The Saddledome is owned by the City of Calgary, who leases it to the Saddledome Foundation, a non-profit organization, to oversee its operation. Since 1996, it has been managed by the Flames. The Saddledome was damaged during the 2013 Alberta floods in June and July that year, but was repaired and reopened in time for the 2013–14 NHL season.

The arena's roof is shaped like a horse saddle, thus earning the name "Saddledome". It is the third oldest arena in the NHL, after Climate Pledge Arena in Seattle and Madison Square Garden in New York City, although the latter two have been extensively renovated.
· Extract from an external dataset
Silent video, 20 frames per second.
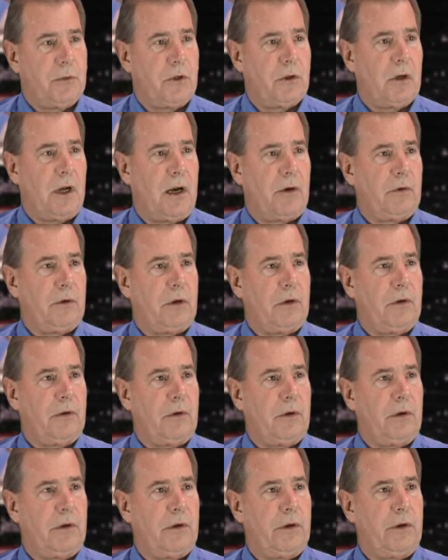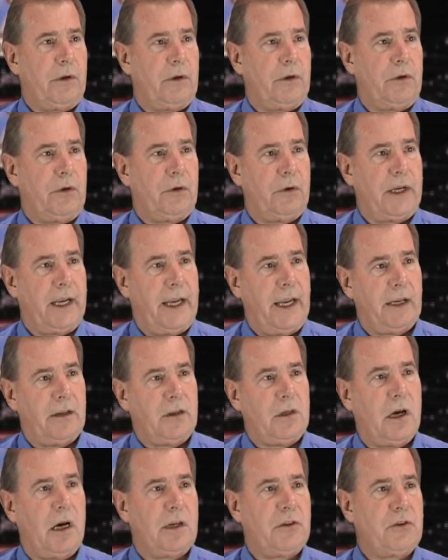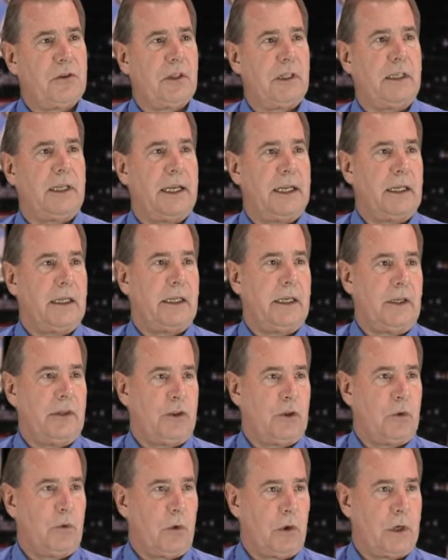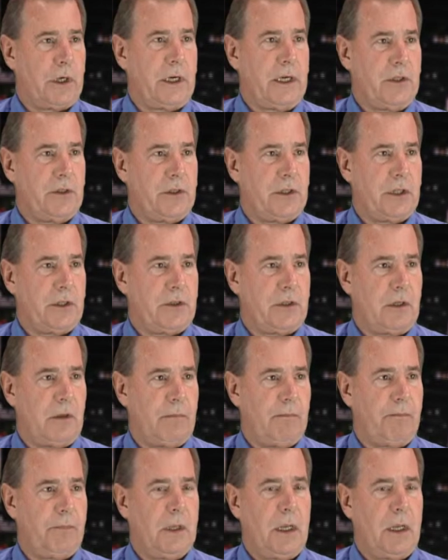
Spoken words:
you can't touch the data in your working system.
The Saddledome is slated to be replaced by Scotia Place for the 2027–28 NHL season.

== Construction ==
Calgary had been served for 30 years by the Stampede Corral when the Calgary Flames arrived from Atlanta in 1980. With a total capacity of 8,700, the Corral was the largest arena in Canada west of Toronto in 1950, but had fallen below major league standards by the 1970s. The Corral was deemed insufficient for the National Hockey League (NHL) in 1977, leading the World Hockey Association's Calgary Cowboys to fold rather than hope to be a team selected to merge with the NHL.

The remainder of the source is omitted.